When Wagner Group was officially dissolved and replaced by the Russian Africa Corps in mid-2025, the Kremlin’s allies in Mali were promised a more effective and more professional security partnership. Nine months on, that promise appears to be unraveling. Civilian deaths have continued to mount, jihadist attacks have expanded in geographic reach, and Malian forces — now heavily reliant on Russian contractors — have shown limited capacity to contain, let alone roll back, the militant insurgency gripping the Sahel.
A detailed analysis by ADF Magazine and reporting by The Africa Report paint a picture of a security apparatus that has grown more dependent on Russian firepower and advisors, but no more effective at protecting civilians or degrading extremist networks. The Africa Corps personnel, observers note, have adopted a markedly ‘hands-off’ posture compared to Wagner’s controversial but sometimes effective direct-action approach — a strategy that may suit Moscow’s broader interest in maintaining influence without absorbing the political costs of heavy-handed operations.
The human toll has been staggering. The United Nations Multidimensional Integrated Stabilization Mission in Mali (MINUSMA) withdrew in 2023 after a decade of operations, leaving a significant security vacuum. Since then, attacks by Jama’at Nusrat al-Islam wal-Muslimin (JNIM) — an al-Qaeda-affiliated group — and other extremist formations have spread from their traditional strongholds in central and northern Mali into previously unaffected regions in the south and west.

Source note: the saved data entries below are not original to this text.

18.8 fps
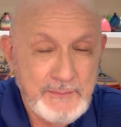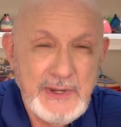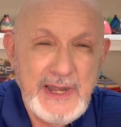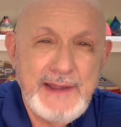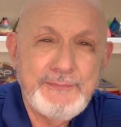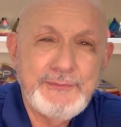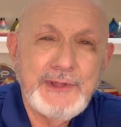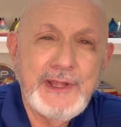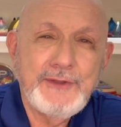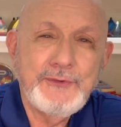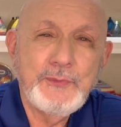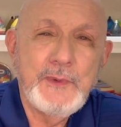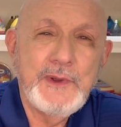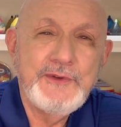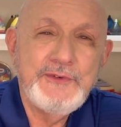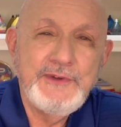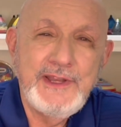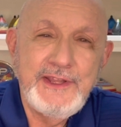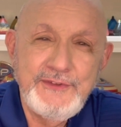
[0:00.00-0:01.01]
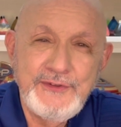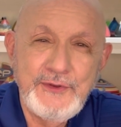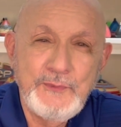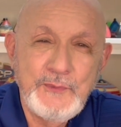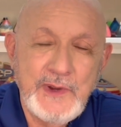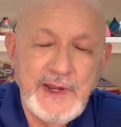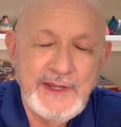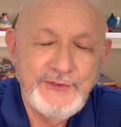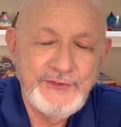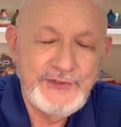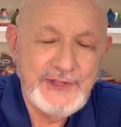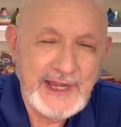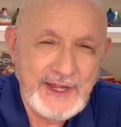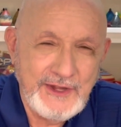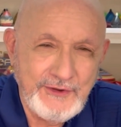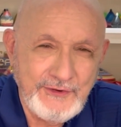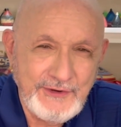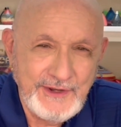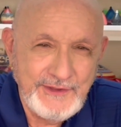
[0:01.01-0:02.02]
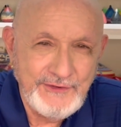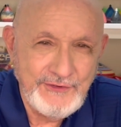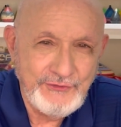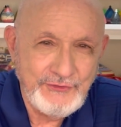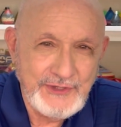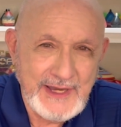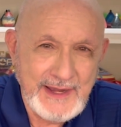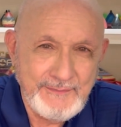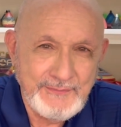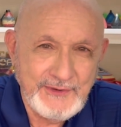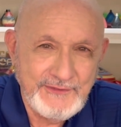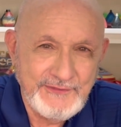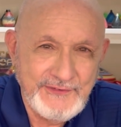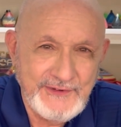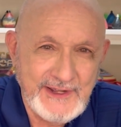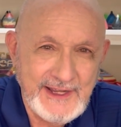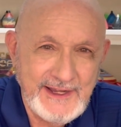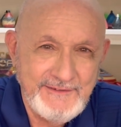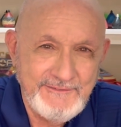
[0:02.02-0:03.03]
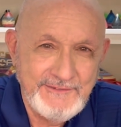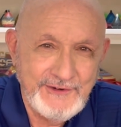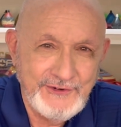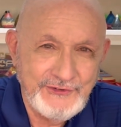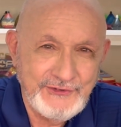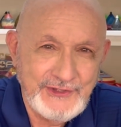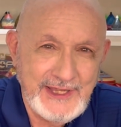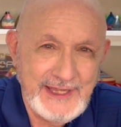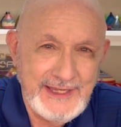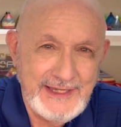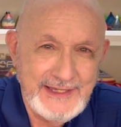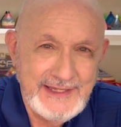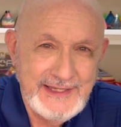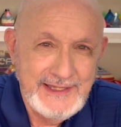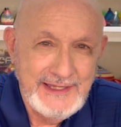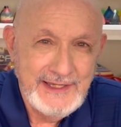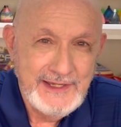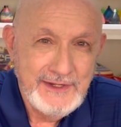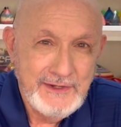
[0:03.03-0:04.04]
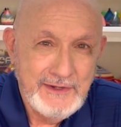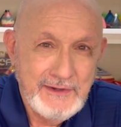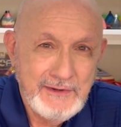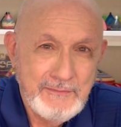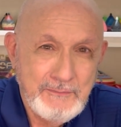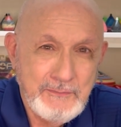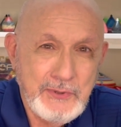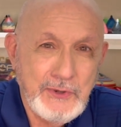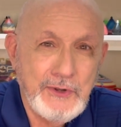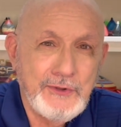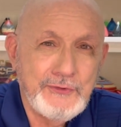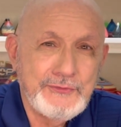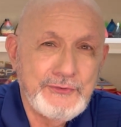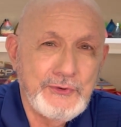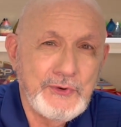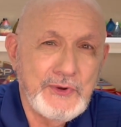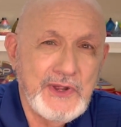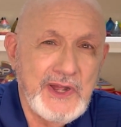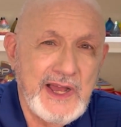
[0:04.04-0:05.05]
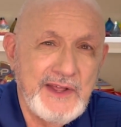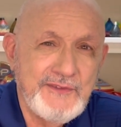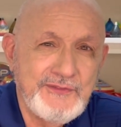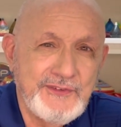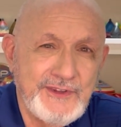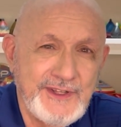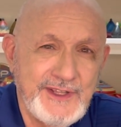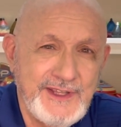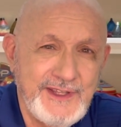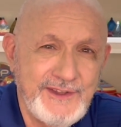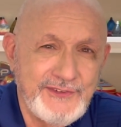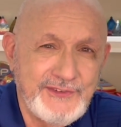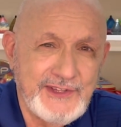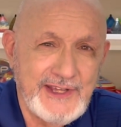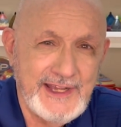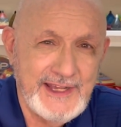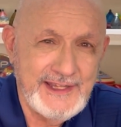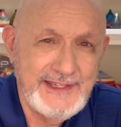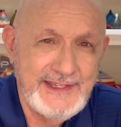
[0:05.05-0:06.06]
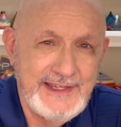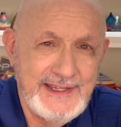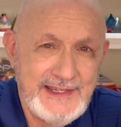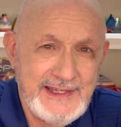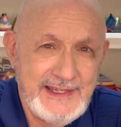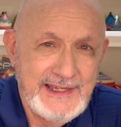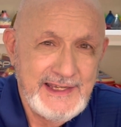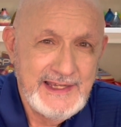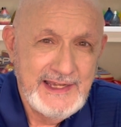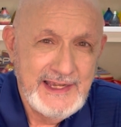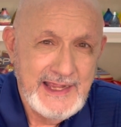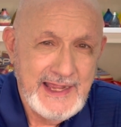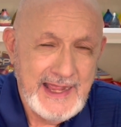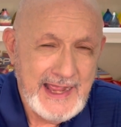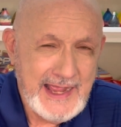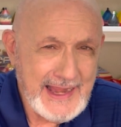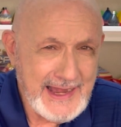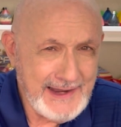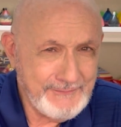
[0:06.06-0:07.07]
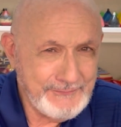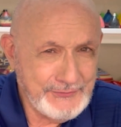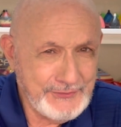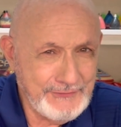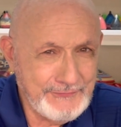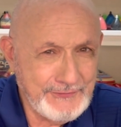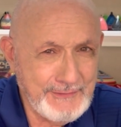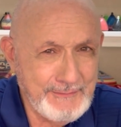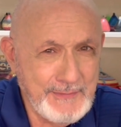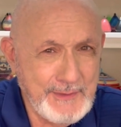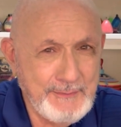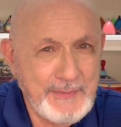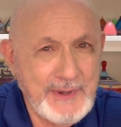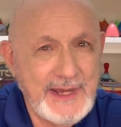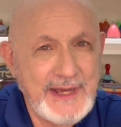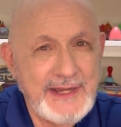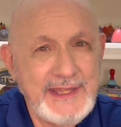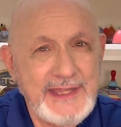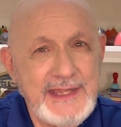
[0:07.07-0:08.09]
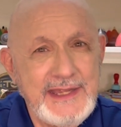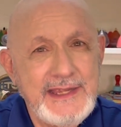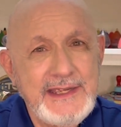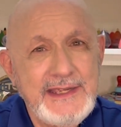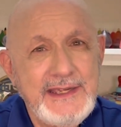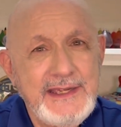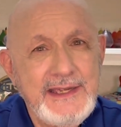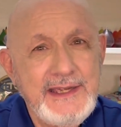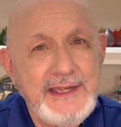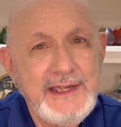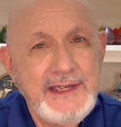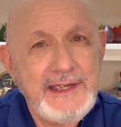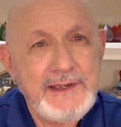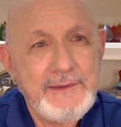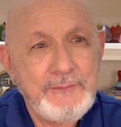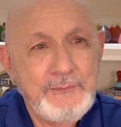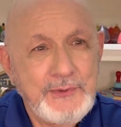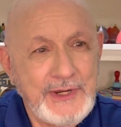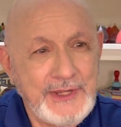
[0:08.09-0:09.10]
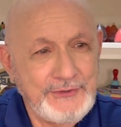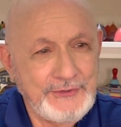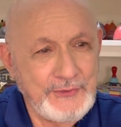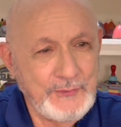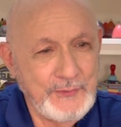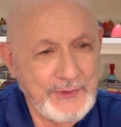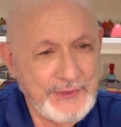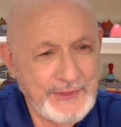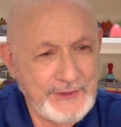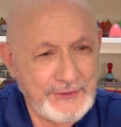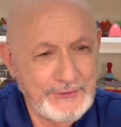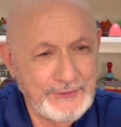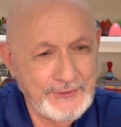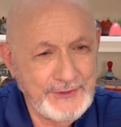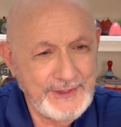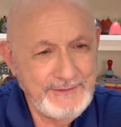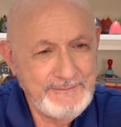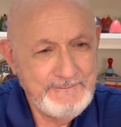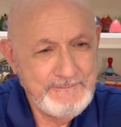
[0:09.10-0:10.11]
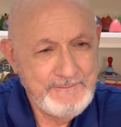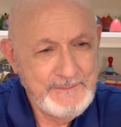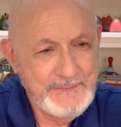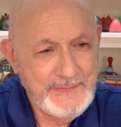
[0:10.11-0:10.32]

Perhaps that's one reason why in 2 Corinthians chapter 5, verse 8, Paul so confidently said, absent from the body, present with the Lord.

Regional neighbors are watching with growing concern. The instability in Mali has begun spilling over into Burkina Faso and Niger, both of which have also pivoted toward Russian security partnerships following military coups that ousted Western-aligned governments. A coordinated regional response — once facilitated by French and other Western military presences — has become much harder to organize.
For the Malian government of Colonel Assimi Goita, the Africa Corps gamble reflects a broader strategic realignment driven partly by frustration with what Bamako viewed as insufficient support from France and its allies. But that frustration has yet to be replaced by a viable alternative. ‘The Russians came with promises,’ one Malian analyst told The Africa Report. ‘The jihadists are still here, and in some places they are stronger than before.’
The silence from the Kremlin about the Africa Corps mission’s difficulties is notable. Unlike the noisy, publicized interventions of Soviet-era proxy engagements, the current Russian footprint in Mali operates with minimal public accountability — a feature, some argue, that serves Moscow’s interests as much as Bamako’s, regardless of outcomes on the ground.